■ **Prompt**:
Every record below, from the first line to the last, is to be set down again exactly.

■ **Provided records**:

########

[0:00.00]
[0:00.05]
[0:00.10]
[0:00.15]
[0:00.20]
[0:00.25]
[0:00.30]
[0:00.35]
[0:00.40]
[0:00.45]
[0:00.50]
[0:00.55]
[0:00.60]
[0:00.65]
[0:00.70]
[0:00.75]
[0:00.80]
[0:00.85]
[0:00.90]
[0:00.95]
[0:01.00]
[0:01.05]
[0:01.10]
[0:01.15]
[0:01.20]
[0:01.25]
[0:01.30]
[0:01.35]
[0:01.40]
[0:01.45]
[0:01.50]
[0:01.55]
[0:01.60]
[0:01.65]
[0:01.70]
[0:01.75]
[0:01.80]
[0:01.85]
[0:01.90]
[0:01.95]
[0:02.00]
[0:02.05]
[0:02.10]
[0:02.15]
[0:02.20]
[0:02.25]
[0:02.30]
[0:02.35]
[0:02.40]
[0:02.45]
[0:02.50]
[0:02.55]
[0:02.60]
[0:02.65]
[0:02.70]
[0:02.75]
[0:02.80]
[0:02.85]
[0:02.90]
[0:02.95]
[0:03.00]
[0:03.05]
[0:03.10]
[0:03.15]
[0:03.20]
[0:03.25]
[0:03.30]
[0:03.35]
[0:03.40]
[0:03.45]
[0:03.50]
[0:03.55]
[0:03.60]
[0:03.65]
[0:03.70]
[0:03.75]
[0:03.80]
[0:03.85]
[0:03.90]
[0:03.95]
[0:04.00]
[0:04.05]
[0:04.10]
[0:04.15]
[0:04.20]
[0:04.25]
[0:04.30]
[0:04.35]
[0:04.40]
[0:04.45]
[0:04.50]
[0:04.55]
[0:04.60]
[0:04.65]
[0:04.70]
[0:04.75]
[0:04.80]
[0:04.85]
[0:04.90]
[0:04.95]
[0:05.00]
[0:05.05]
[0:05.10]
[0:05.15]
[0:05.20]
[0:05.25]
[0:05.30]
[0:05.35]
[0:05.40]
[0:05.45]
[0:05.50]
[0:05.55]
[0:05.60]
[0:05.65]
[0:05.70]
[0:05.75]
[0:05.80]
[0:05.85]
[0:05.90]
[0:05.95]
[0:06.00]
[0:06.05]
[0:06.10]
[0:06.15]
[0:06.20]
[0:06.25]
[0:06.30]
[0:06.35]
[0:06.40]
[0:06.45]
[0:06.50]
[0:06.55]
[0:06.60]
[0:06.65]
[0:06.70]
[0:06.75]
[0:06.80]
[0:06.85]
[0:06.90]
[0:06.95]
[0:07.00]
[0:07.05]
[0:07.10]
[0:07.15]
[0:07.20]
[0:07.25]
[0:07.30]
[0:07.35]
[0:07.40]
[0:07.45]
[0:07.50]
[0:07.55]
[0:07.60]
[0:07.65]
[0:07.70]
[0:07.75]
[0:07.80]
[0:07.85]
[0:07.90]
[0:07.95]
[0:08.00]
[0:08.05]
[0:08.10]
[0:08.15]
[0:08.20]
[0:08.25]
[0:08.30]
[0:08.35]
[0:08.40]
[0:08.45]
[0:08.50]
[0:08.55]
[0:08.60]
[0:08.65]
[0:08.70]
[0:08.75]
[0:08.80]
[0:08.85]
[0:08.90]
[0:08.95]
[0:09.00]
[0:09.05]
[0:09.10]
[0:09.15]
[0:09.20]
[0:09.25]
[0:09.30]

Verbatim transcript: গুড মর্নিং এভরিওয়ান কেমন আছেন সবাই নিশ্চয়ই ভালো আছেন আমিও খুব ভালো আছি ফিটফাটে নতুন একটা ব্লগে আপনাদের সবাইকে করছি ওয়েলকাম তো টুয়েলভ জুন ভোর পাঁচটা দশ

########

■ **Result**:
[0:00.00]
[0:00.05]
[0:00.10]
[0:00.15]
[0:00.20]
[0:00.25]
[0:00.30]
[0:00.35]
[0:00.40]
[0:00.45]
[0:00.50]
[0:00.55]
[0:00.60]
[0:00.65]
[0:00.70]
[0:00.75]
[0:00.80]
[0:00.85]
[0:00.90]
[0:00.95]
[0:01.00]
[0:01.05]
[0:01.10]
[0:01.15]
[0:01.20]
[0:01.25]
[0:01.30]
[0:01.35]
[0:01.40]
[0:01.45]
[0:01.50]
[0:01.55]
[0:01.60]
[0:01.65]
[0:01.70]
[0:01.75]
[0:01.80]
[0:01.85]
[0:01.90]
[0:01.95]
[0:02.00]
[0:02.05]
[0:02.10]
[0:02.15]
[0:02.20]
[0:02.25]
[0:02.30]
[0:02.35]
[0:02.40]
[0:02.45]
[0:02.50]
[0:02.55]
[0:02.60]
[0:02.65]
[0:02.70]
[0:02.75]
[0:02.80]
[0:02.85]
[0:02.90]
[0:02.95]
[0:03.00]
[0:03.05]
[0:03.10]
[0:03.15]
[0:03.20]
[0:03.25]
[0:03.30]
[0:03.35]
[0:03.40]
[0:03.45]
[0:03.50]
[0:03.55]
[0:03.60]
[0:03.65]
[0:03.70]
[0:03.75]
[0:03.80]
[0:03.85]
[0:03.90]
[0:03.95]
[0:04.00]
[0:04.05]
[0:04.10]
[0:04.15]
[0:04.20]
[0:04.25]
[0:04.30]
[0:04.35]
[0:04.40]
[0:04.45]
[0:04.50]
[0:04.55]
[0:04.60]
[0:04.65]
[0:04.70]
[0:04.75]
[0:04.80]
[0:04.85]
[0:04.90]
[0:04.95]
[0:05.00]
[0:05.05]
[0:05.10]
[0:05.15]
[0:05.20]
[0:05.25]
[0:05.30]
[0:05.35]
[0:05.40]
[0:05.45]
[0:05.50]
[0:05.55]
[0:05.60]
[0:05.65]
[0:05.70]
[0:05.75]
[0:05.80]
[0:05.85]
[0:05.90]
[0:05.95]
[0:06.00]
[0:06.05]
[0:06.10]
[0:06.15]
[0:06.20]
[0:06.25]
[0:06.30]
[0:06.35]
[0:06.40]
[0:06.45]
[0:06.50]
[0:06.55]
[0:06.60]
[0:06.65]
[0:06.70]
[0:06.75]
[0:06.80]
[0:06.85]
[0:06.90]
[0:06.95]
[0:07.00]
[0:07.05]
[0:07.10]
[0:07.15]
[0:07.20]
[0:07.25]
[0:07.30]
[0:07.35]
[0:07.40]
[0:07.45]
[0:07.50]
[0:07.55]
[0:07.60]
[0:07.65]
[0:07.70]
[0:07.75]
[0:07.80]
[0:07.85]
[0:07.90]
[0:07.95]
[0:08.00]
[0:08.05]
[0:08.10]
[0:08.15]
[0:08.20]
[0:08.25]
[0:08.30]
[0:08.35]
[0:08.40]
[0:08.45]
[0:08.50]
[0:08.55]
[0:08.60]
[0:08.65]
[0:08.70]
[0:08.75]
[0:08.80]
[0:08.85]
[0:08.90]
[0:08.95]
[0:09.00]
[0:09.05]
[0:09.10]
[0:09.15]
[0:09.20]
[0:09.25]
[0:09.30]

Verbatim transcript: গুড মর্নিং এভরিওয়ান কেমন আছেন সবাই নিশ্চয়ই ভালো আছেন আমিও খুব ভালো আছি ফিটফাটে নতুন একটা ব্লগে আপনাদের সবাইকে করছি ওয়েলকাম তো টুয়েলভ জুন ভোর পাঁচটা দশ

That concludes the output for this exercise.